El chófer detuvo el coche, salió y le abrió la puerta a Helena.
André Brockhard estaba ante la puerta de la casa y se les acercó. Sus botas de montar brillaban relucientes al sol. Brockhard tenía algo más de cincuenta años pero caminaba con la agilidad de un joven. Puesto que hacía calor, se había desabotonado la chaqueta de lana roja, consciente de que así luciría mejor su atlético torso. Los pantalones de montar se ajustaban a sus musculosas piernas. El señor Brockhard no podía parecerse menos a su hijo.
—¡Helena!
La saludó con una voz tan sincera y cálida como suelen usar los hombres que se saben capaces de decidir cuándo una situación ha de ser sincera y cálida. Hacía mucho tiempo que ella no lo veía, pero a Helena le pareció que tenía el mismo aspecto de siempre: el cabello blanco, la frente despejada y un par de ojos azules que la miraban desde ambos lados de una gran nariz majestuosa. La boca, en forma de corazón, desvelaba cierta dulzura de carácter, aunque éste era un rasgo que muchos no habían experimentado aún.
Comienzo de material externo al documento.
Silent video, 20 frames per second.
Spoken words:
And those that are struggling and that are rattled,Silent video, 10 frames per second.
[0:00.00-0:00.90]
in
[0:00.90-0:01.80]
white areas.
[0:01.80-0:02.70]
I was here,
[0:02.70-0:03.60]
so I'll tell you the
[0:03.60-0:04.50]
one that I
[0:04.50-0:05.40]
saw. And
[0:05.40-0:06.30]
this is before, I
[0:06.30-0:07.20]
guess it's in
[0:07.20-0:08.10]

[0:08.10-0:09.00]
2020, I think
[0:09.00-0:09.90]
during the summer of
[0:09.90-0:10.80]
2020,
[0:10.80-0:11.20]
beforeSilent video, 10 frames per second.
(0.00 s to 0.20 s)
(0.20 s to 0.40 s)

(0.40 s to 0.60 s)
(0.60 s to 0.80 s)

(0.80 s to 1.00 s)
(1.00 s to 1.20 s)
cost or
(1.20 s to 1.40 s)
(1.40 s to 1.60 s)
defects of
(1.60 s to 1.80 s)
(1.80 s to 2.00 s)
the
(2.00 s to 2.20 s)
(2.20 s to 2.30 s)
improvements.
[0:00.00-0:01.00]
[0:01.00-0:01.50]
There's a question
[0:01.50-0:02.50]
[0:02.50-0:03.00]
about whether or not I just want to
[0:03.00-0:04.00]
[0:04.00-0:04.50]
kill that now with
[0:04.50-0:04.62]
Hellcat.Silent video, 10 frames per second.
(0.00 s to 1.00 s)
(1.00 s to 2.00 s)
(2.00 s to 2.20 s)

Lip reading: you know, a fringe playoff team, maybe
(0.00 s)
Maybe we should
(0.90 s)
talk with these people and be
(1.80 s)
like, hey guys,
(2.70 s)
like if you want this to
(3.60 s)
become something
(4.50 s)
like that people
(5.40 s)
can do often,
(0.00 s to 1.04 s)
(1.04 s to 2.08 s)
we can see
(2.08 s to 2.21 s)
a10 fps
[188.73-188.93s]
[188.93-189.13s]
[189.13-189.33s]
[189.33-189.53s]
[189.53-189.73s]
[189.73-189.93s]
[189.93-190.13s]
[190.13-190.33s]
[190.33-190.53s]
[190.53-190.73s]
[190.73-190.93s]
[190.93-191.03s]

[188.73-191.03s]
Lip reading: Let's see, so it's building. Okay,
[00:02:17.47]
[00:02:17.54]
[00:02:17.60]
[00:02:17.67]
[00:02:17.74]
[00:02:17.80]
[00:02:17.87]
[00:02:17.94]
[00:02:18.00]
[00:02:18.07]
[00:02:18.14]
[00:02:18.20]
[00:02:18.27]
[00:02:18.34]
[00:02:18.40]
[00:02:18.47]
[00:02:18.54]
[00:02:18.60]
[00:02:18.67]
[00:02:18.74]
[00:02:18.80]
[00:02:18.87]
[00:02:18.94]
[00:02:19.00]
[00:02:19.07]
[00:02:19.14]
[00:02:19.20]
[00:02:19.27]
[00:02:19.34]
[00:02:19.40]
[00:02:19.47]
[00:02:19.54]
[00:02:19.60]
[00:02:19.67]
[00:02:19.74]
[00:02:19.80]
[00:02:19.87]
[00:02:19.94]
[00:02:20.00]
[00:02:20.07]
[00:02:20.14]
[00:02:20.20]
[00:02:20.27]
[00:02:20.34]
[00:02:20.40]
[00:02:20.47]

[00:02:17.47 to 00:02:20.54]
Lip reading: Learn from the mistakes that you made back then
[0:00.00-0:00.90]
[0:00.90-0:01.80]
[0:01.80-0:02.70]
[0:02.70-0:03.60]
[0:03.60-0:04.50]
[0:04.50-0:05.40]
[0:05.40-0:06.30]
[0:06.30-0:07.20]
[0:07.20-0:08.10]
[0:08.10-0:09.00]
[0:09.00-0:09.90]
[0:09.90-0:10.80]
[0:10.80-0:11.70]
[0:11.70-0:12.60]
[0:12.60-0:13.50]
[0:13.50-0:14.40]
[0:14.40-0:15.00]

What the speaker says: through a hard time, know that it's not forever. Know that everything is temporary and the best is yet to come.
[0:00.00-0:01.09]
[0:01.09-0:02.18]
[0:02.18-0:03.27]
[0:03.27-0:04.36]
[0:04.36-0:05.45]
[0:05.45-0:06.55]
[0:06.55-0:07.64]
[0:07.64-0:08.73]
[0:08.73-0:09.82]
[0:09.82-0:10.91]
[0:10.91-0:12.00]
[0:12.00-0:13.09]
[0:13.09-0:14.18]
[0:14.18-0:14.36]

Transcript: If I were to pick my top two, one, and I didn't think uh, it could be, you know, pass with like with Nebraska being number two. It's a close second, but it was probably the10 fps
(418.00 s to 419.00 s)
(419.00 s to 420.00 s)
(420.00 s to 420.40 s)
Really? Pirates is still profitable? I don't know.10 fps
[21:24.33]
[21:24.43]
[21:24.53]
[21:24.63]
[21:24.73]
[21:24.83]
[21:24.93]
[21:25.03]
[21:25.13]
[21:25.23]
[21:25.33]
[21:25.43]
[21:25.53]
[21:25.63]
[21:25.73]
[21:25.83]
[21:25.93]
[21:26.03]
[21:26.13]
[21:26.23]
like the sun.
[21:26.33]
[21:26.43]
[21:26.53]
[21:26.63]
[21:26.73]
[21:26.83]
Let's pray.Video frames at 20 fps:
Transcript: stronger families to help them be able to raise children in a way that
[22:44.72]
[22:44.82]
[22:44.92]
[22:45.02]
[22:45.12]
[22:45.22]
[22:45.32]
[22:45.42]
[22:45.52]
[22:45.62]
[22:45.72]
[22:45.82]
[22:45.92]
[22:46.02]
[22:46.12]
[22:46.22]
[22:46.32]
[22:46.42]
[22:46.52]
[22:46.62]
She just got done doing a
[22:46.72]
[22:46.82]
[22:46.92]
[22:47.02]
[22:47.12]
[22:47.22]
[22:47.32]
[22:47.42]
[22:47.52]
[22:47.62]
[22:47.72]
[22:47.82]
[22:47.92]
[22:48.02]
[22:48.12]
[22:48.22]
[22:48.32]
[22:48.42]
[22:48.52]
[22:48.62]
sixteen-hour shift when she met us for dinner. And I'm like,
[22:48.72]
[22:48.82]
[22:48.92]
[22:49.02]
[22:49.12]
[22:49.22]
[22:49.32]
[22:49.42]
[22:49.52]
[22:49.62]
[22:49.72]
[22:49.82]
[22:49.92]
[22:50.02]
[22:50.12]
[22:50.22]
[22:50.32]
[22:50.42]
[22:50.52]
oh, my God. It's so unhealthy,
—¿Qué tal está tu madre? Espero no haberme excedido recogiéndote del trabajo de este modo —dijo mientras le daba un breve y seco apretón de manos antes de proseguir, sin esperar respuesta—. Tengo que hablar contigo y me temo que el asunto no puede esperar. Bueno, tú has estado aquí antes —comentó señalando con la mano el conjunto de edificios.
—No —corrigió Helena con una sonrisa.
—¿Ah, no? Di por supuesto que Christopher te habría traído aquí alguna vez; de jóvenes erais uña y carne.
—Creo que lo engaña su memoria,
Herr
Brockhard. Christopher y yo nos conocíamos, eso es cierto, pero…
—¡Vaya, no me digas! En tal caso, te enseñaré esto. Bajemos primero a los establos.
Con delicadeza, le puso la mano en la espalda para conducirla hacia los edificios de madera. La grava crujía bajo sus pies.
—Es triste lo que le ha sucedido a tu padre, Helena. Una verdadera lástima. Me gustaría poder hacer algo por tu madre y por ti.
«Podrías habernos invitado a la cena de Navidad este invierno, como solías», pensó Helena, pero no dijo nada. Además, mejor así, pues no había tenido que sufrir los nervios y el ajetreo de su madre ante la invitación.